Свекровь с матерью обалдело переглядываются, видно, соображая, чем им бить эту карту.
— Ну, как же… Но он же… Ты уверена?
— На сто процентов.
— Я не знаю, что сказать… Ему, конечно, нет оправдания.
— Конечно.
— Но, Эль, это все очень тяжело. Наверное, он совсем сломался, когда узнал, что Мишка, которого он так любит…
— А это было до.
— Что?
— До Мишки.
Шах и мат, дорогие мои. Шах и мат. Я бы посмеялась, глядя на их вытянувшиеся лица, если бы так сильно не хотела заплакать.
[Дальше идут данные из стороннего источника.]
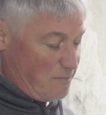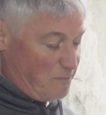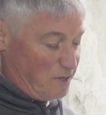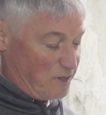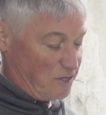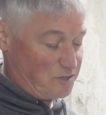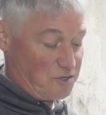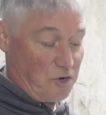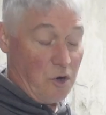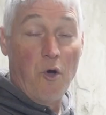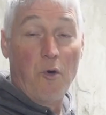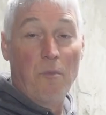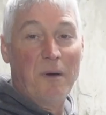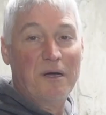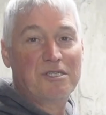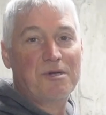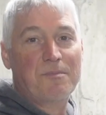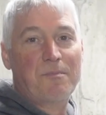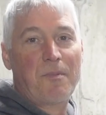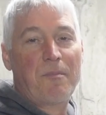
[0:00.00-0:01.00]
But there's a whole
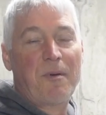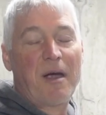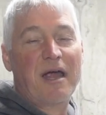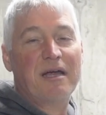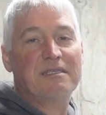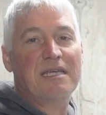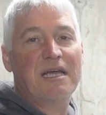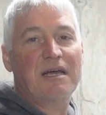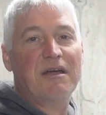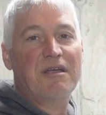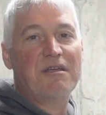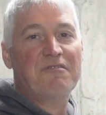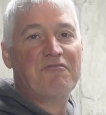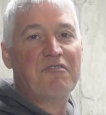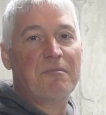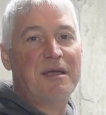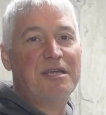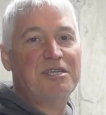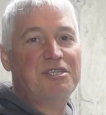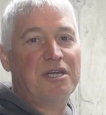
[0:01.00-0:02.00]
bunch of proprietary
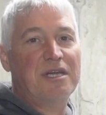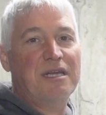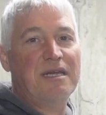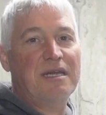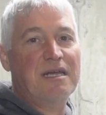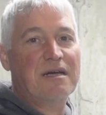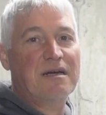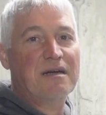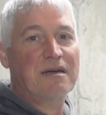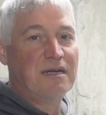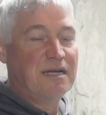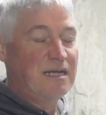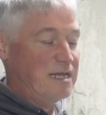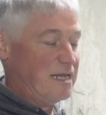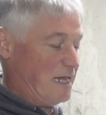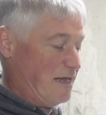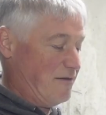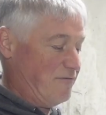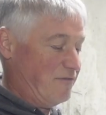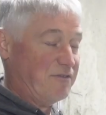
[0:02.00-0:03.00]
information in here.
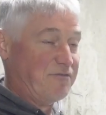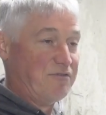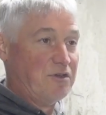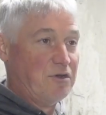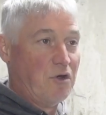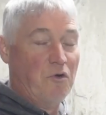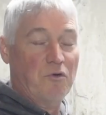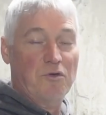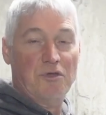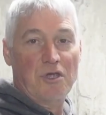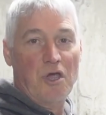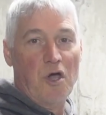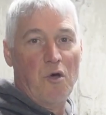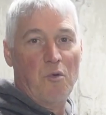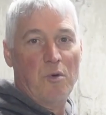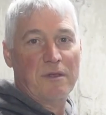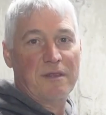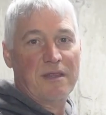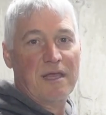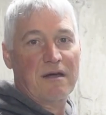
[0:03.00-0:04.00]
Even if you don't go
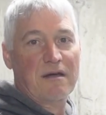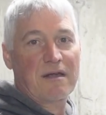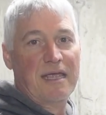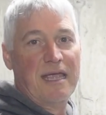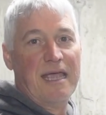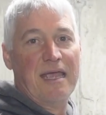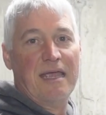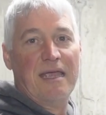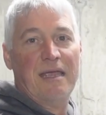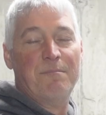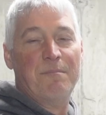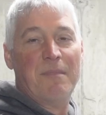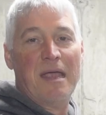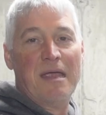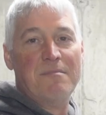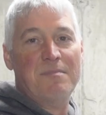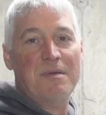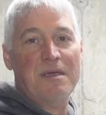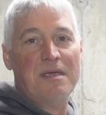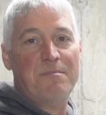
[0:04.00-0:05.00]
with their kit, it
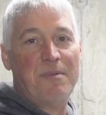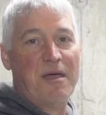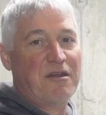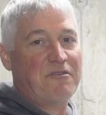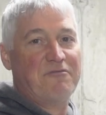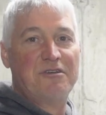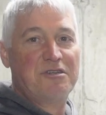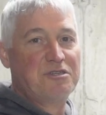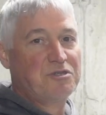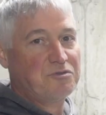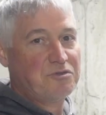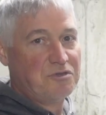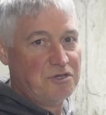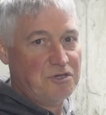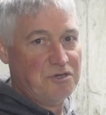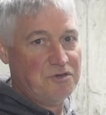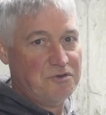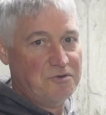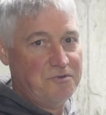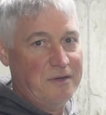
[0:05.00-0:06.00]
may be beneficial to
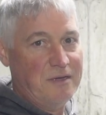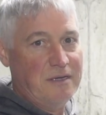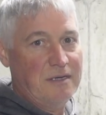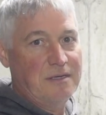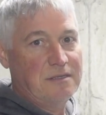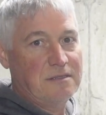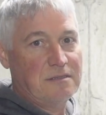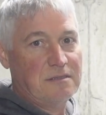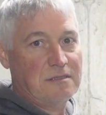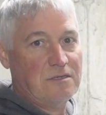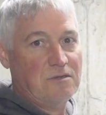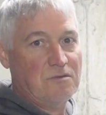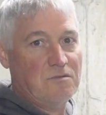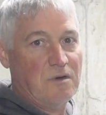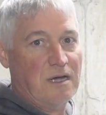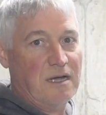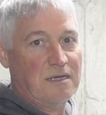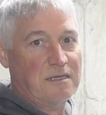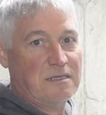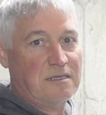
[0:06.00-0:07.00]
you to,
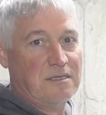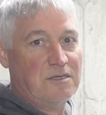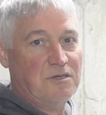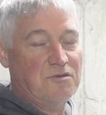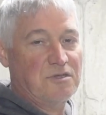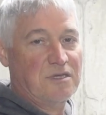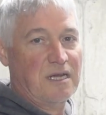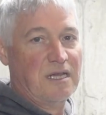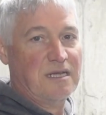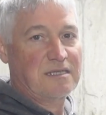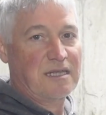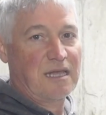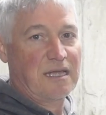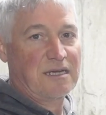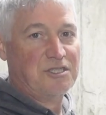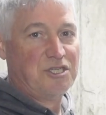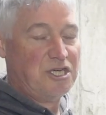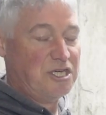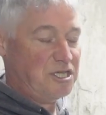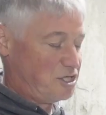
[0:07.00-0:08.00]
uh, to use it as like
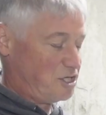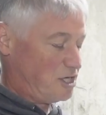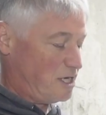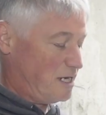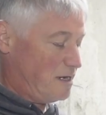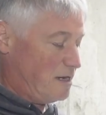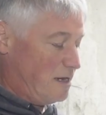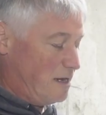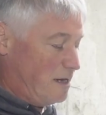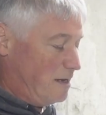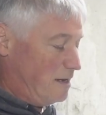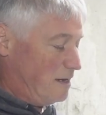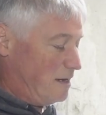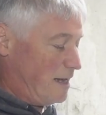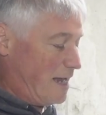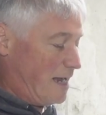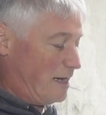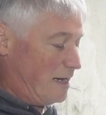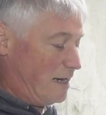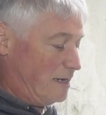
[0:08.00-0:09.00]
a cheat sheet.
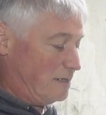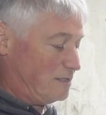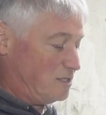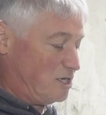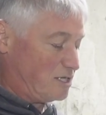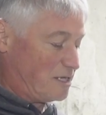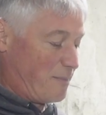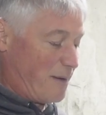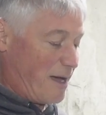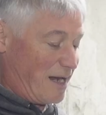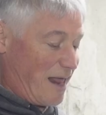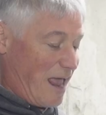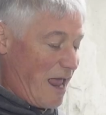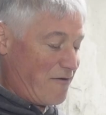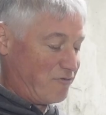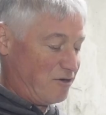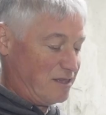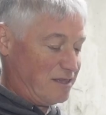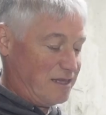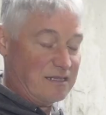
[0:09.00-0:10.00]
And uh, just about
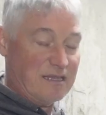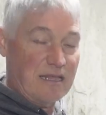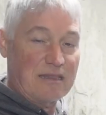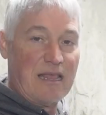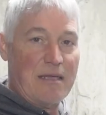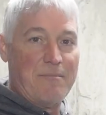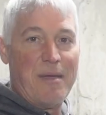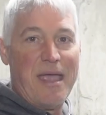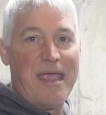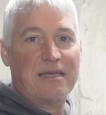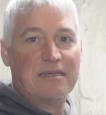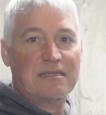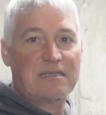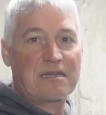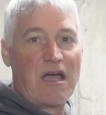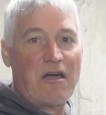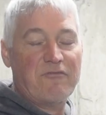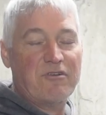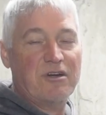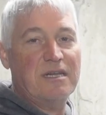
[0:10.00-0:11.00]
everything that they make is
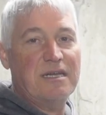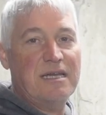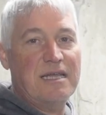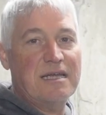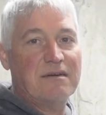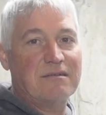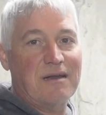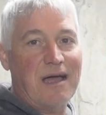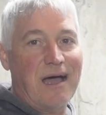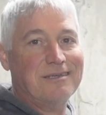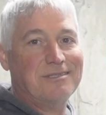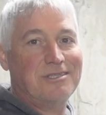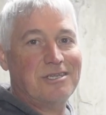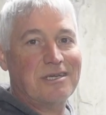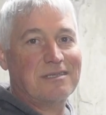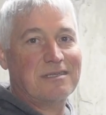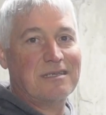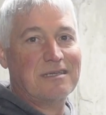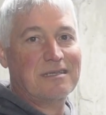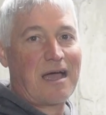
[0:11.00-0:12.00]
covered in here, not
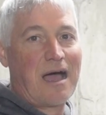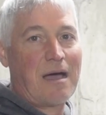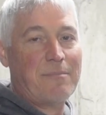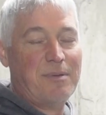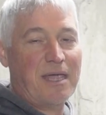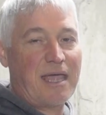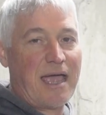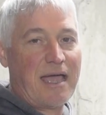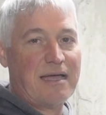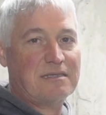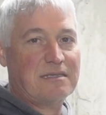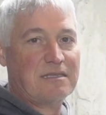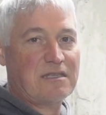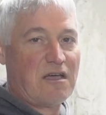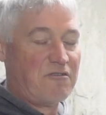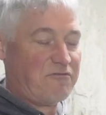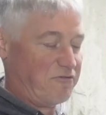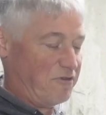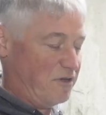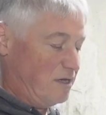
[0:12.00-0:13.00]
just this Copy-Cad
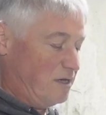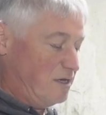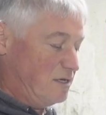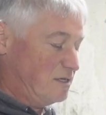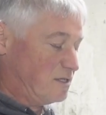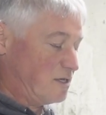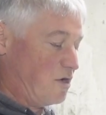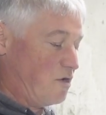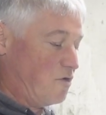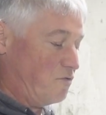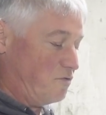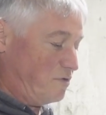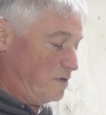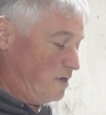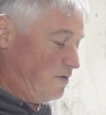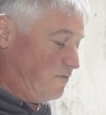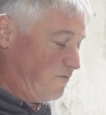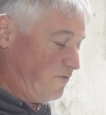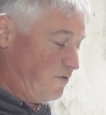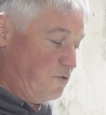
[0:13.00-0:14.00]
stuff. So
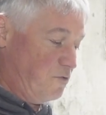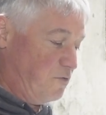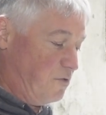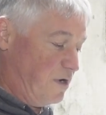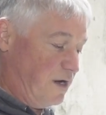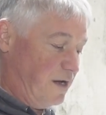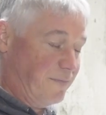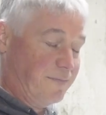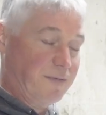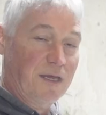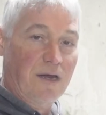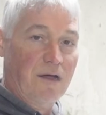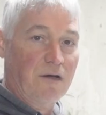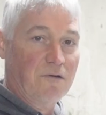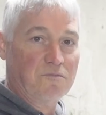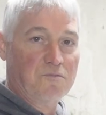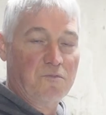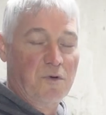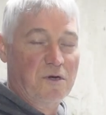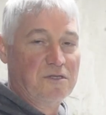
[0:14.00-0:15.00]
if you uh, you know
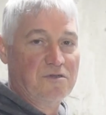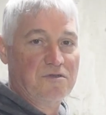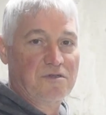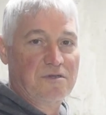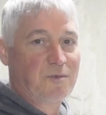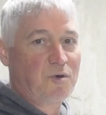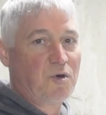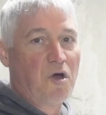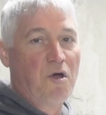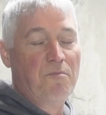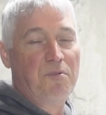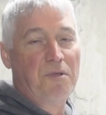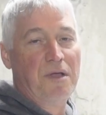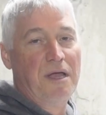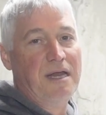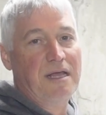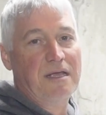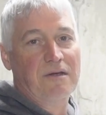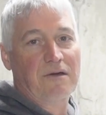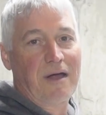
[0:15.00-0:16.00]
want to do some chrome
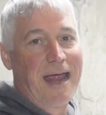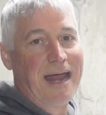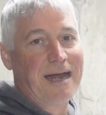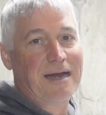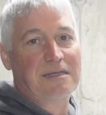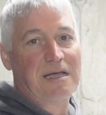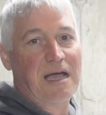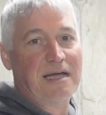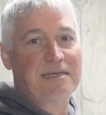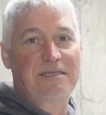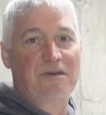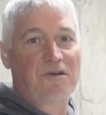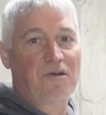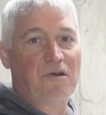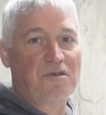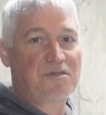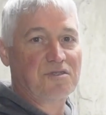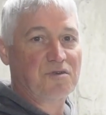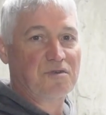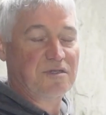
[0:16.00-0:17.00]
plating or anodizing or
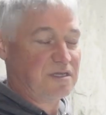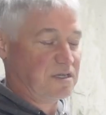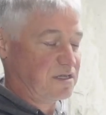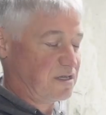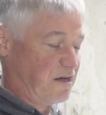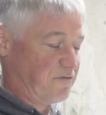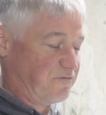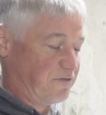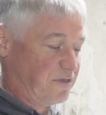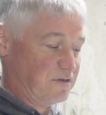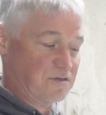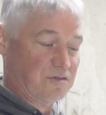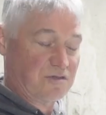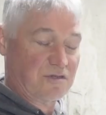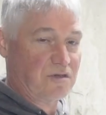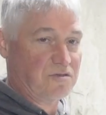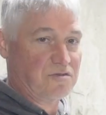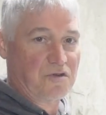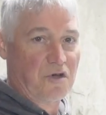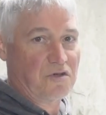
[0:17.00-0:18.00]
all sorts of stuff, there's
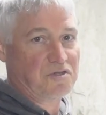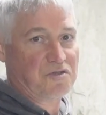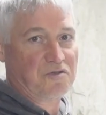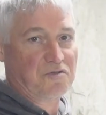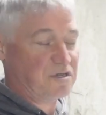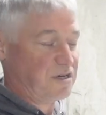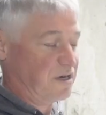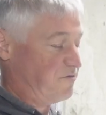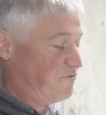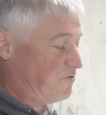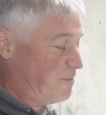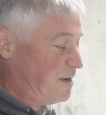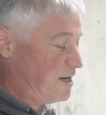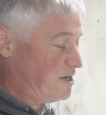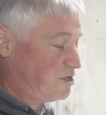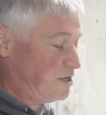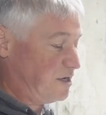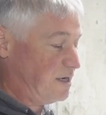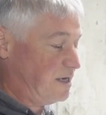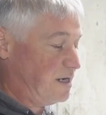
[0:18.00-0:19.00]
there's all sorts of
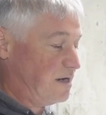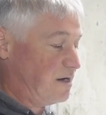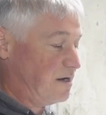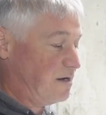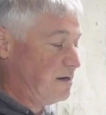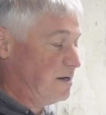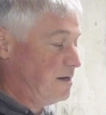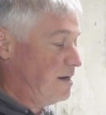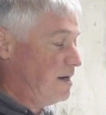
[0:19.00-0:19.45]
information in here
Оправдывая мой расчет, новость о Юркиной измене несколько охладила родительский энтузиазм по поводу нашего примирения. Первую неделю сентября даже и разговоров об этом не было. Конечно, может, тут и то свою роль сыграло, что у меня совершенно не оставалось времени на болтовню. Так быстро все завертелось! Я крутилась как белка в колесе. Учеба, работа, дом, Мишка, наработки Бутенко, которые мне полагалось оформить в статью, домашние дела. Голова кругом. Но в этом был и свой жирный плюс — я падала в кровать и вырубалась как по щелчку. Думать о Юре было некогда. И только когда он заезжал за Мишкой, или, напротив, привозил сына домой, возвращались и боль, и тоска, и злость на то, что Валов позволил всему этому случиться. А еще я, затаив дыхание, ждала, реакции мужа на новость о том, что я в курсе его измены. Нет, конечно, я просила свекровь ничего ему не рассказывать, но все же была не настолько наивной, чтобы не понимать, что рано или поздно это случится. Почему? Потому что она мать. Ей будет некомфортно жить с мыслью о том, что ее сын вовсе не такой идеал, каким кажется. Значит, она непременно попытается его оправдать. Хотя бы в своих глазах. Найдет какое-то разумное объяснение, перевернет нашу историю с ног на голову, и не пройдет и недели, как все станет «не так однозначно». Я в этом даже не сомневаюсь. Таковы жизнь и человеческая природа.
В общем, в этой всей круговерти не оставалось времени лишь на то, чтобы подать заявление о расторжении брака. Несколько раз я заходила на сайт, заполняла форму, но в последний момент что-то непременно меня отвлекало, мешая довести начатое до конца.
— Это не у тебя телефон звонит? — выдергивает меня в реальность звонкий женский голос. Оборачиваюсь к сидящей рядом одногруппнице. Хорошенькая рыжуля. Молоденькая, как и все здесь. Я после истории с Юркой почему-то особенно остро ощущаю то, что старше. Старше едва ли не на целую жизнь. И это бьет. Ведь кажется, что я никогда уже не смогу улыбаться миру так открыто, как эта девочка. Что все лучшее у меня позади. Увы.
Гляжу на экран, и сердце срывается. Валов! Хочется ответить тут же. Бежать за ним собачонкой. Останавливает строгий взгляд препода по пульмонологии. Сбрасываю. И под крышкой стола пишу:
«Я на паре».
«Когда заканчиваешь? Можем встретиться?»
Хочется спросить — зачем? И как же работа? Я даже на всякий случай сверяюсь с часами. Так и есть — рабочий день в разгаре.
«Через двадцать минут буду свободна».